Floods have large consequences for communities and individuals. Better flood forecasting would lead to better real time warnings and planning, which would mean enhanced social sustainability in the region. The proposed project merges the potential of Earth Observation data with Computer Vision and Machine Learning technologies, to create improved flood forecasting and mitigation.
Sarajevo, Bosnia and Herzegovina
Regional flood forecasting and modelling is an odl and persisting problem in the hydro-logical sciences. The problem is even more pronounced in Bosnia and Herzegovina due to the inadequate hydro-meteorological monitoring network. The responsibility for hydrological and meteorological data collection processing and dissemination in the country lies with the Federal Hydro Meteorological Institute (FHMI) and several Water Agencies.

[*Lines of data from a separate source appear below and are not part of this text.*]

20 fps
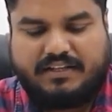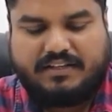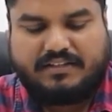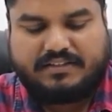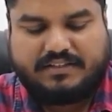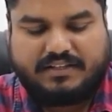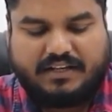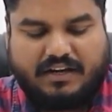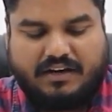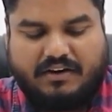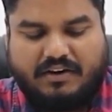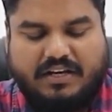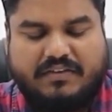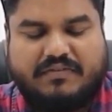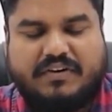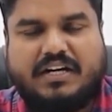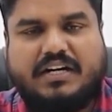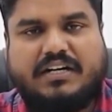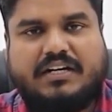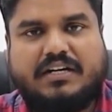These
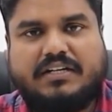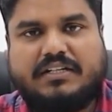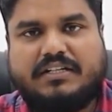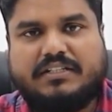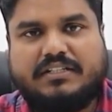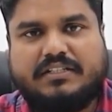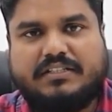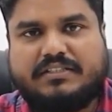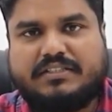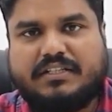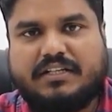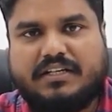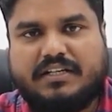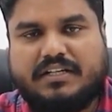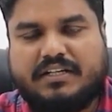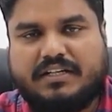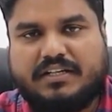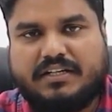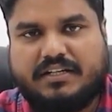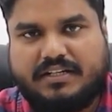Olive Ridley turtles
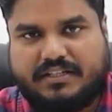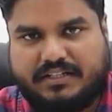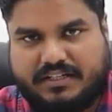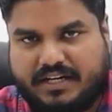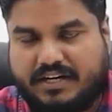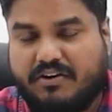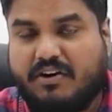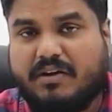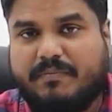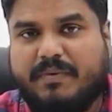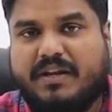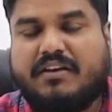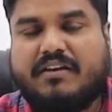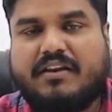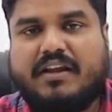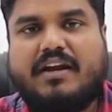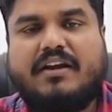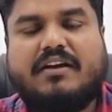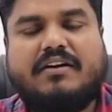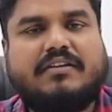cannot be
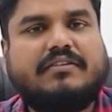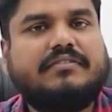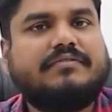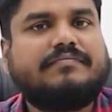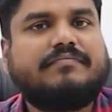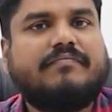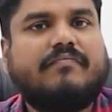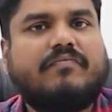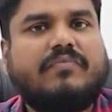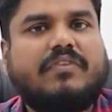traded,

There were more than 500 well-functioning rainfall stations before the war, while at present, less than 100 remain operational. The destroyed monitoring network represents a pain point not only for the FHMI, but also for many agencies, ministries and the private sector. There is an urgent need to explore solutions for this problem.

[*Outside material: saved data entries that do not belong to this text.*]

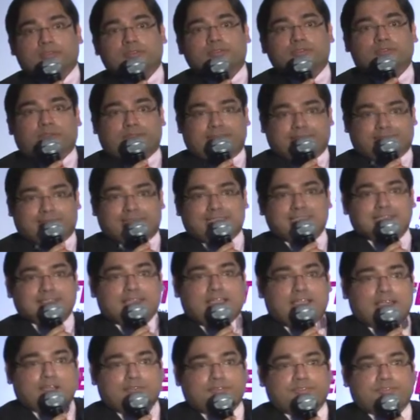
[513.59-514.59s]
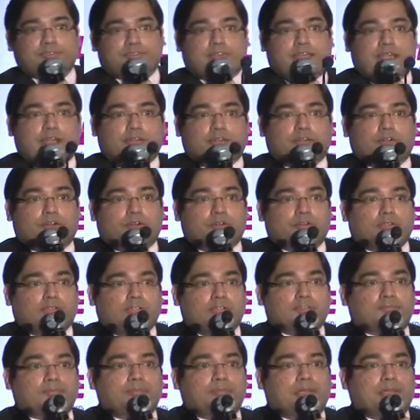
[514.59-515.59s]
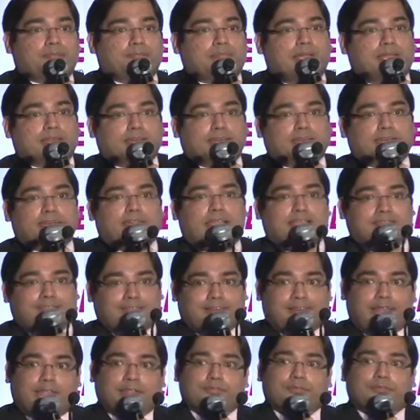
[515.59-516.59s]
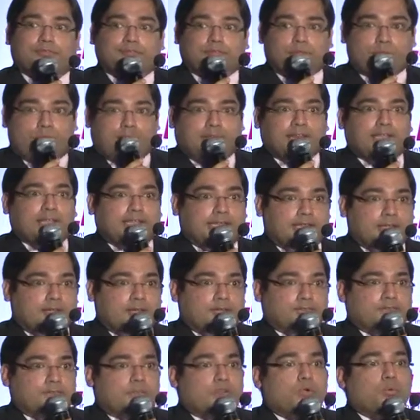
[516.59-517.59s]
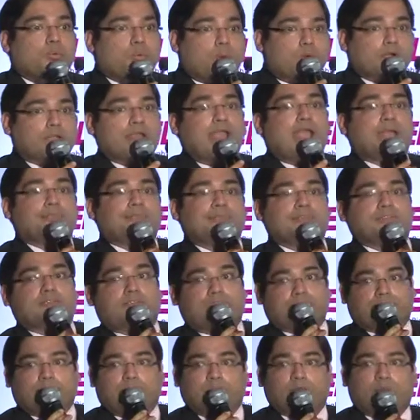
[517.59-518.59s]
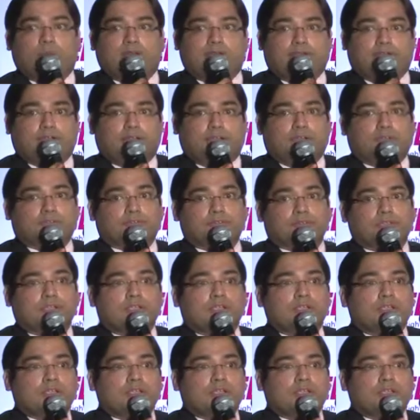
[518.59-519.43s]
So in this kind of scenario, if my patent has a life of 20 years, what happens after 20 years?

Our team plans to bring together advances in remote sensing, machine learning to process data and computer vision techniques to produce accurate yet cost-efficient solutions. The approach of this project is to extract information relevant to rainfall–runoff behavior from remotely sensed observable catchment attributes. Subsequently, deep learning will be used to map the data into stream flow that depends on catchment characteristics and dynamic meteorological properties.
The pilot is in the developing phase. However, it is important to highlight the scalability of the proposed approach. Namely, with global coverage of EO data and the effectiveness of computer vision and ML demonstrated within this project, it will be reasonably simple to replicate the approach on other catchments in Bosnia and Herzegovina and beyond.